An elderly relative has been staying at a home for elderly for the past one and a half years. I used to take her out in my car to take some fresh air. She likes to go near playgrounds to hear children playing or to watch flowers and trees (with her limited eyesight).
Since last May, the doctor in charge of the home said that she will not be allowed to go out any more except to go to hospital because of her incontinence and because when she returns back she is aggressive. However, the nurses insist that when she goes out she returns back calmer!
Is his doctor's decision justified? Can a dementia patient be locked inside for good until he/she dies? The home does not have access to a garden and the only window she can look out of is in the dining room and it overlooks a main road with cars passing by.
I worry a lot because I feel that this treatment is unfair. Has anyone passed through this experience before? Do any alternative solutions exist in such situation? I appreciate your comments because I am wasting sleepless nights worrying in vane about her inhumane 'therapy'!
But. I suspect that what the doctor, or more accurately the facility as a whole, has a problem with is not fresh air and sensory stimulation but the person's safety in the hands of an untrained caregiver. Were your trips to the playgrounds bringing you into conflict with the staff or with another family member?
It is very far from satisfactory that this home provides no access to the outdoors for its residents. If you look at common designs for new-build memory care units, they are often arranged around an enclosed atrium so that residents can walk around safely without leaving the premises.
Who is actually responsible for your relative's care? Have you talked to this person about your concerns?
I understand your concern. If these outings are causing problems, it could be that the doctor is playing the bad guy especially if there are conflict issues between family members.

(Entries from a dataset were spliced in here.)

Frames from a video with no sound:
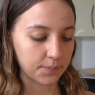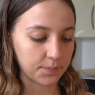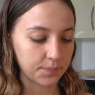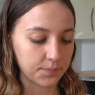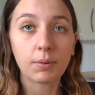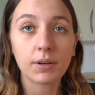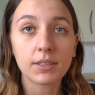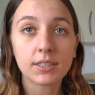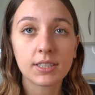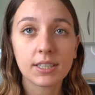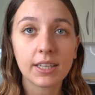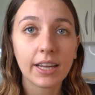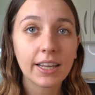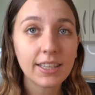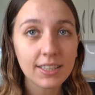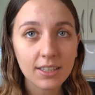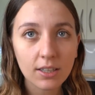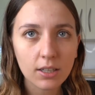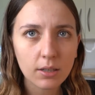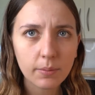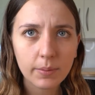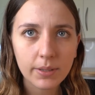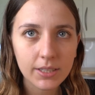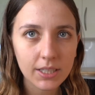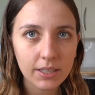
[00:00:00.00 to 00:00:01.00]
But today's going
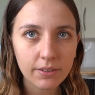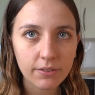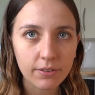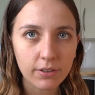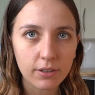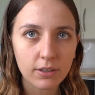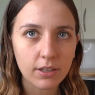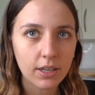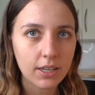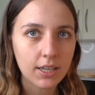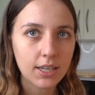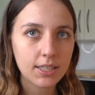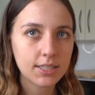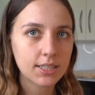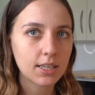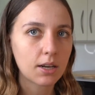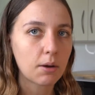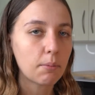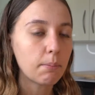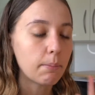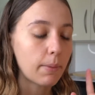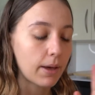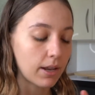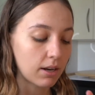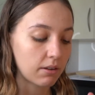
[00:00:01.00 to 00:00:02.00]
to be different. Like I said,
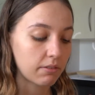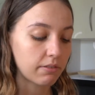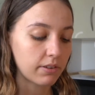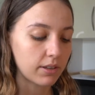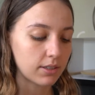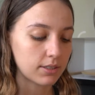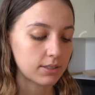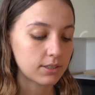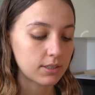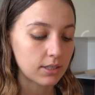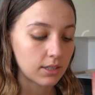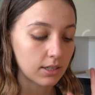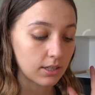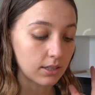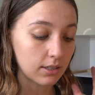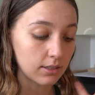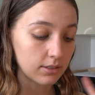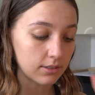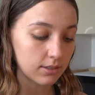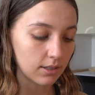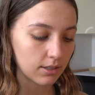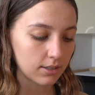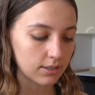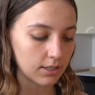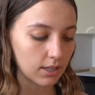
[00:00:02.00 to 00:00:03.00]
I'm manifesting
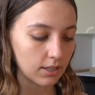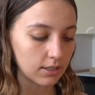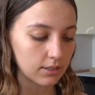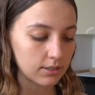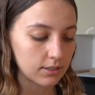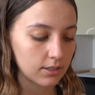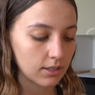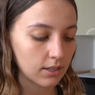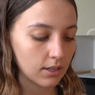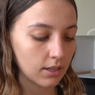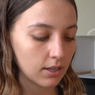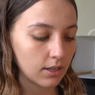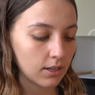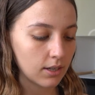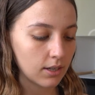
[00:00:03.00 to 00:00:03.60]
success.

And if she is disorientated on her return, why do carers urge me to take her out?
Why would the doctor need to play the bad guy?

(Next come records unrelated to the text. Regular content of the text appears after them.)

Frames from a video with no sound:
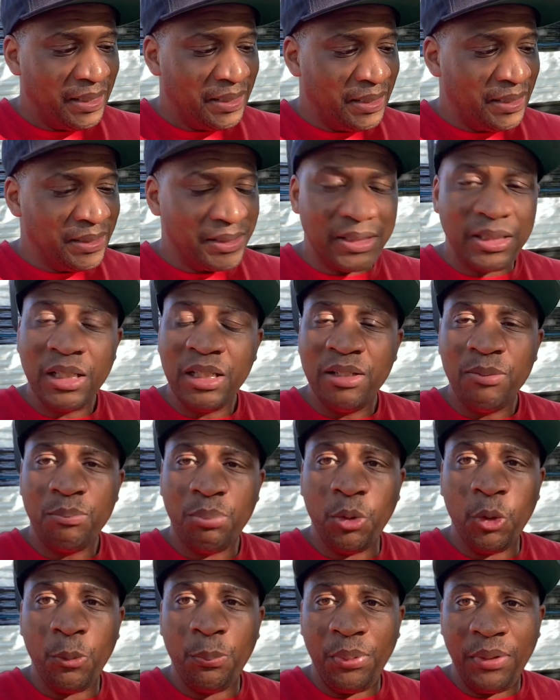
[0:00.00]
this
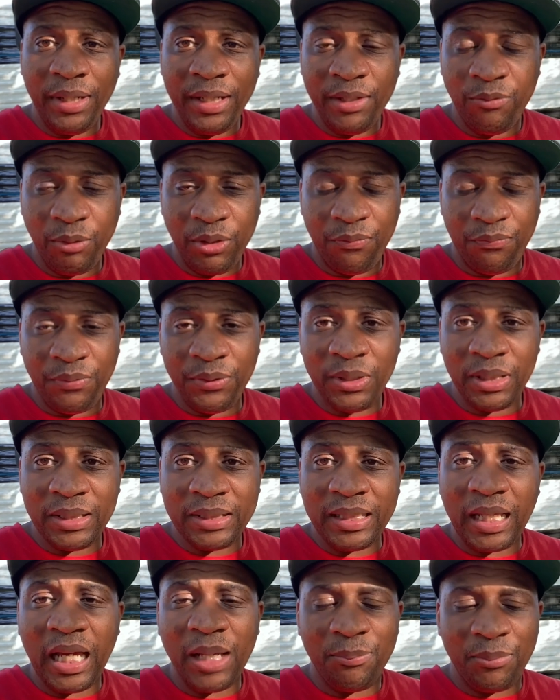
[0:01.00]
propane refill
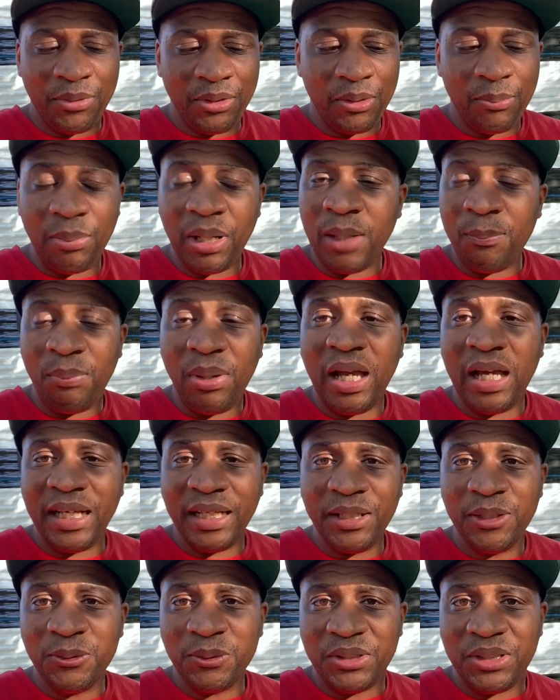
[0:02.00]
adapter by
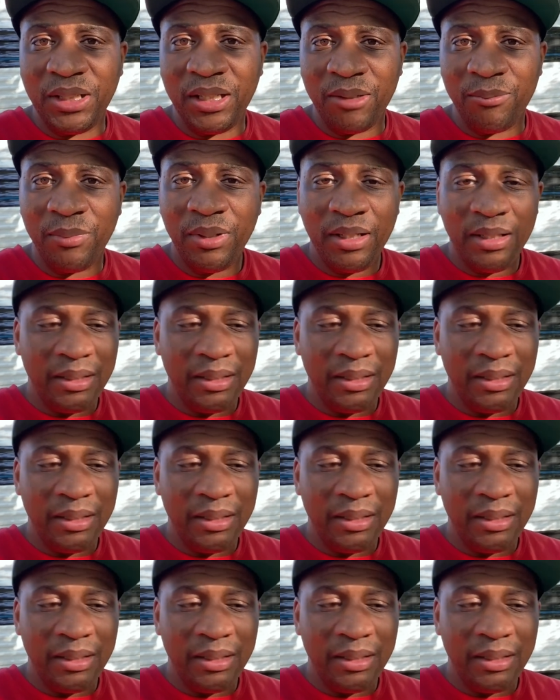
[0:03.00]
Patio Gem.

Instead of getting angry yourself, accept this change and visit her there when you can. Be cooperative in her care and you will be less stressed as will the resident and staff.
From, a member of a dysfunctional family.
If there is family conflict, I can well understand why the doctor feels the need to play "bad guy".
But the nursing staff say that the trips, far from agitating the patient, improve her mood?
And there has been a handover of curatorship, from whom to whom? Do you have any relationship with either person? Is it a good relationship?
The reason it matters if there is family conflict over your relative's care is that when there is conflict then the best interests of the relative can get rather lost in the ding-dong of family arguments. It becomes less a question of whether the relative really benefits from the outings, and more a question of whether Family Member 1 can boss Family Member 2 around or not, and this is bad news both for the relative herself and for the staff charged with her care.
But I'd be happy to hear that no such thing is going on with your family. If so, then you want to return to the doctor and the manager and ask them to explain the apparent discrepancy between their understanding of your relative's state and that of the nursing staff.